Whilst her early work looked at how political and social conflicts in home countries shape everyday realities, communities and identities of former refugees, her current research focusses on the meeting between large-scale industry and small local communities. Through ethnographic research, she investigates how mining, land use and land use change relate to place, power, home and exile, paying particular attention to the intersection of mythology, ontology and ecology in the establishment of people’s experiences of self and other.
Hedda grew up on the west-coast of Norway but has lived in Australia for 16 years. She now lives in Newcastle together with her two boys, Andreas and Lars.
WORKSHOP: Rural communities in a time of change
Throughout history, local places have been shaped through meetings between local populations and global forces. Physical and social landscapes have been altered through conquest and settlement, at the same time presenting destructive and creative potentials connecting localities with global entities.
At the periphery of global politico-economic realities, rural places have become sites of contestation; locations in which debates about the commons and structural inequalities manifest. At the same time, rurality and rural communities remain icons of cohesion, harmony and sustainable lives. As the international political elites debate how to deal with the contemporary challenges of climate change, food security and migration, these debates are localised realities of rural populations across the globe.
Within these local places, battles of land continue to mark individual’s daily life and through the movement of people—both to and from rural places—inequality and isolation, power and privilege, conflict and creativity emerge. As part of this workshop, the notion of rural localities as spaces for collaboration and cohesion, conflict and contest will be explored.

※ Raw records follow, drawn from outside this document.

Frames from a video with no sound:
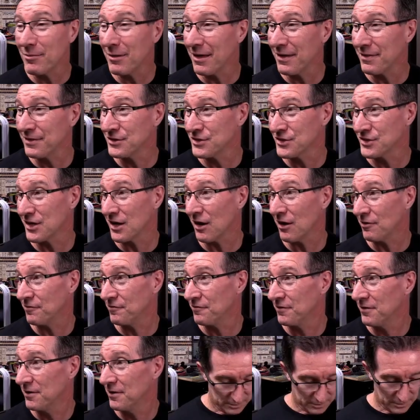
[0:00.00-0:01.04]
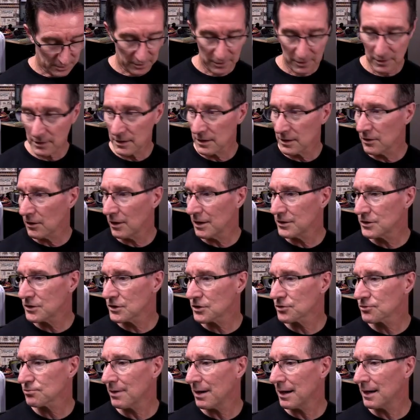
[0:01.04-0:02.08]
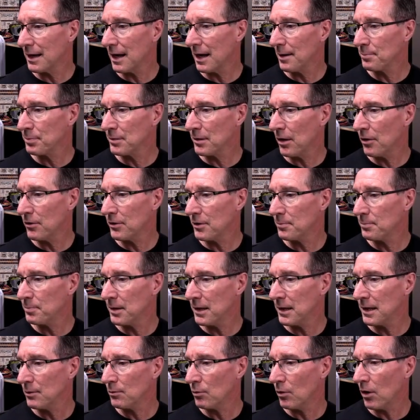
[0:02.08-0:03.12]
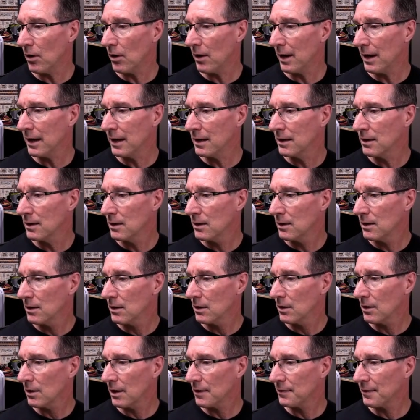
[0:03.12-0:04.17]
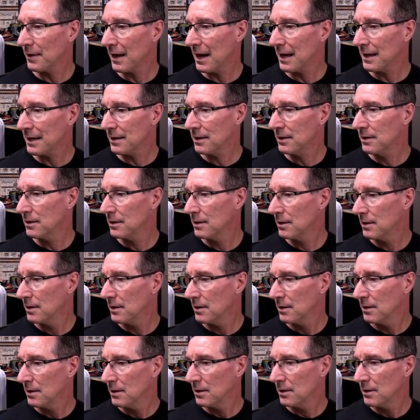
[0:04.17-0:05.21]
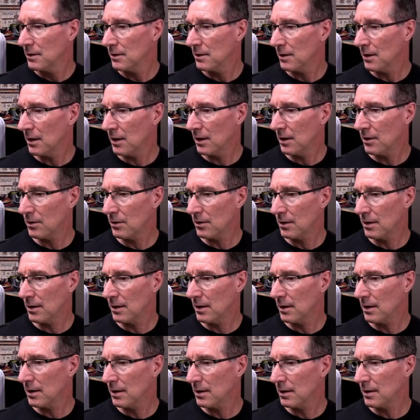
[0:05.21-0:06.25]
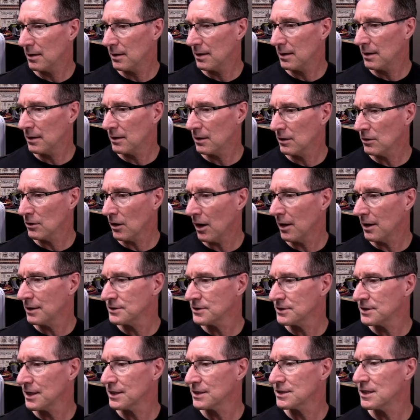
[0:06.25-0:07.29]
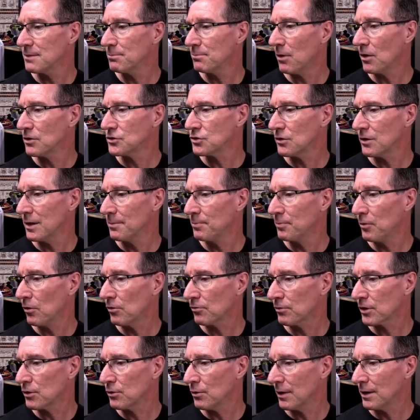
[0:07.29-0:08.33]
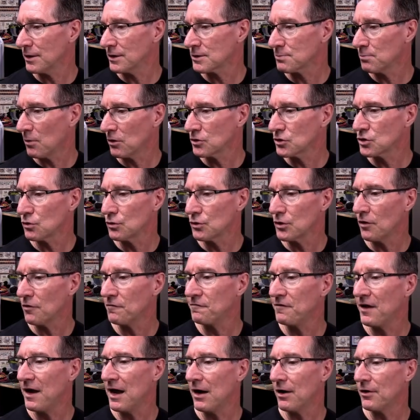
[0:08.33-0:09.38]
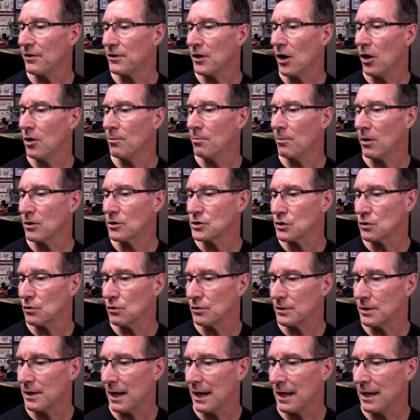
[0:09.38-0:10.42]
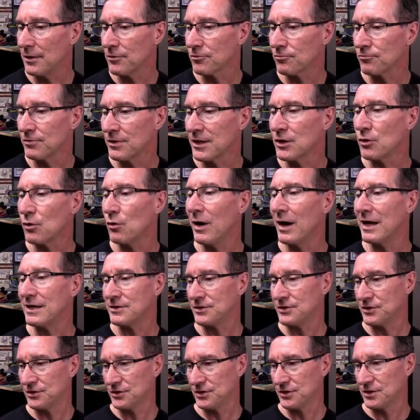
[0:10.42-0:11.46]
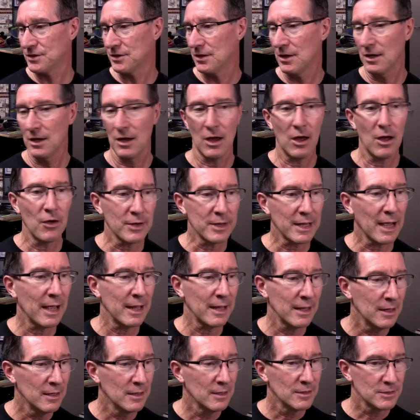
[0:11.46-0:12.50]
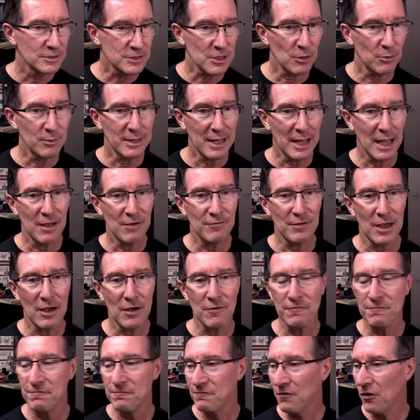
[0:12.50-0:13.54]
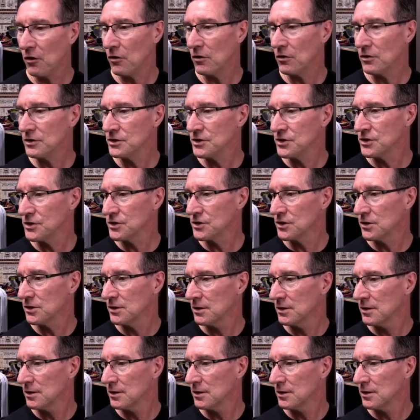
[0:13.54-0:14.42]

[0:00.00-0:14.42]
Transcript: about this stuff. So can I just run uploader py like that? No, in line 6 in module import request, module not found, no module named requests. Okay, so we have our first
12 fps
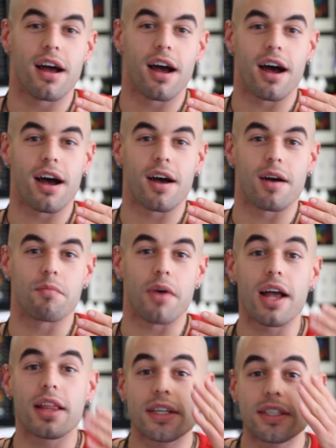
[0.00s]

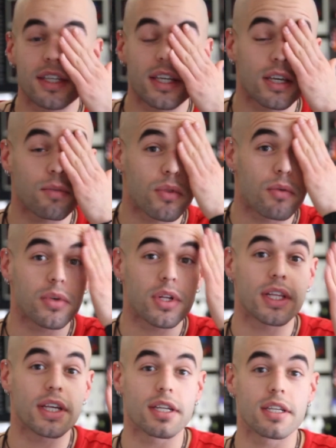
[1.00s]
I like to keep them
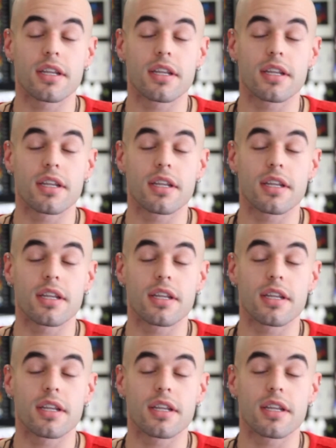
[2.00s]
clean.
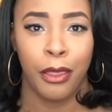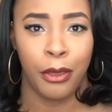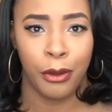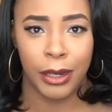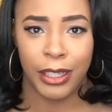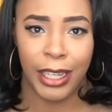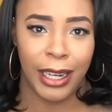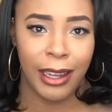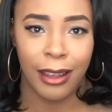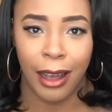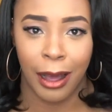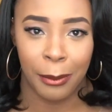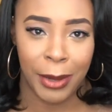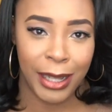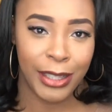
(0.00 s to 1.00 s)
throw shady
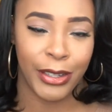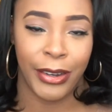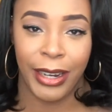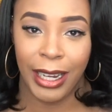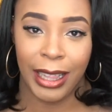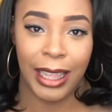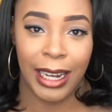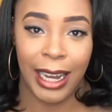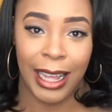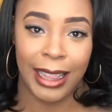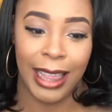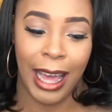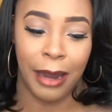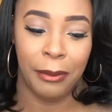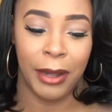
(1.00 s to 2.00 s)
comments or anything
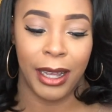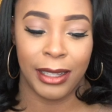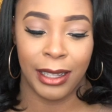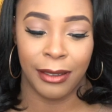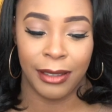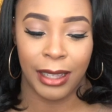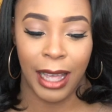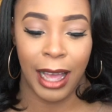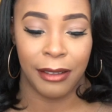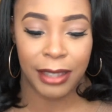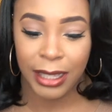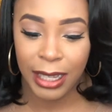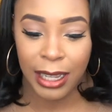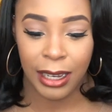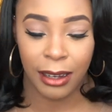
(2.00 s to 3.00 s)
like that because I've, I've
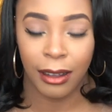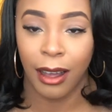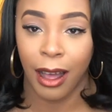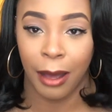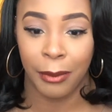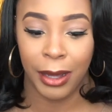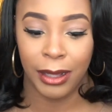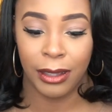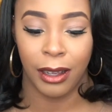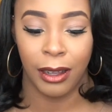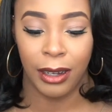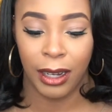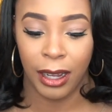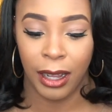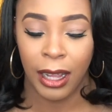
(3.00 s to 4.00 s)
seen comments
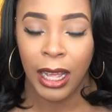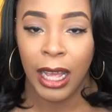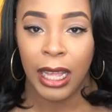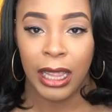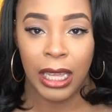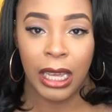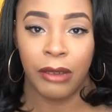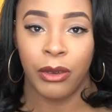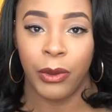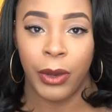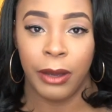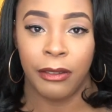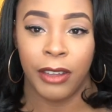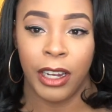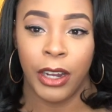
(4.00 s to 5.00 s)
under the
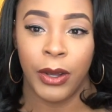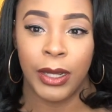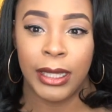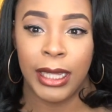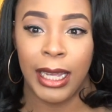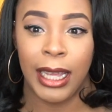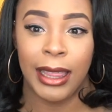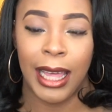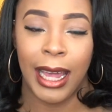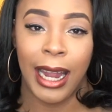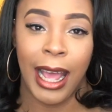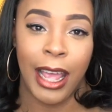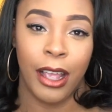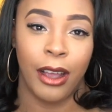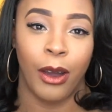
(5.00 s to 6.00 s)
giveaway video saying
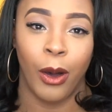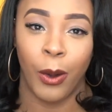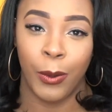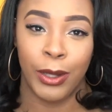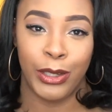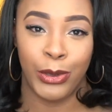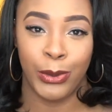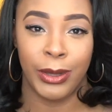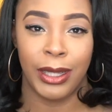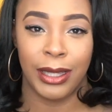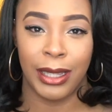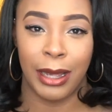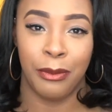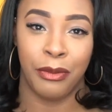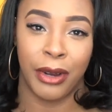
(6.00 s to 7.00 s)
that I always choose the
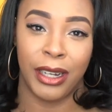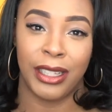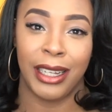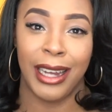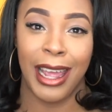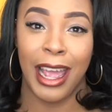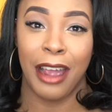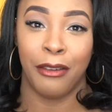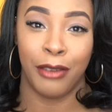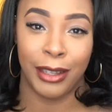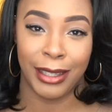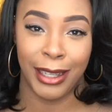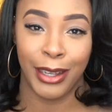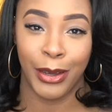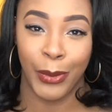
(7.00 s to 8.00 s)
same person
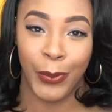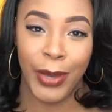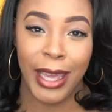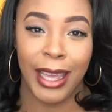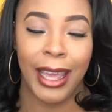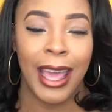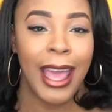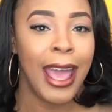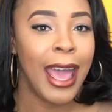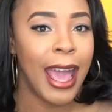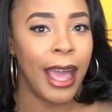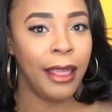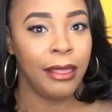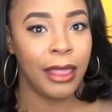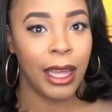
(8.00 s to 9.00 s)
every single week
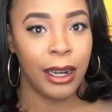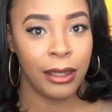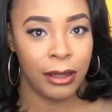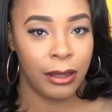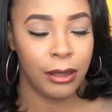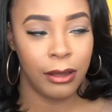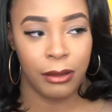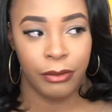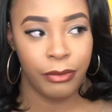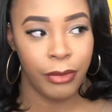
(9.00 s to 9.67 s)
and that is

Two key questions for this workshop are:
• what does rurality mean for people who live within rural areas?;
• how do movement of people (urban-rural migration or rural out-migration, asylum seekers and refugees, tourists and temporary visitors), resources (e.g. coal and gas) and agricultural products create potential or restrictions for small-scale rural communities?
A central metaphor for the workshop is that of ‘neighbourhood’, which will present a trope by which the meeting point between localised realities and external forces can be explored.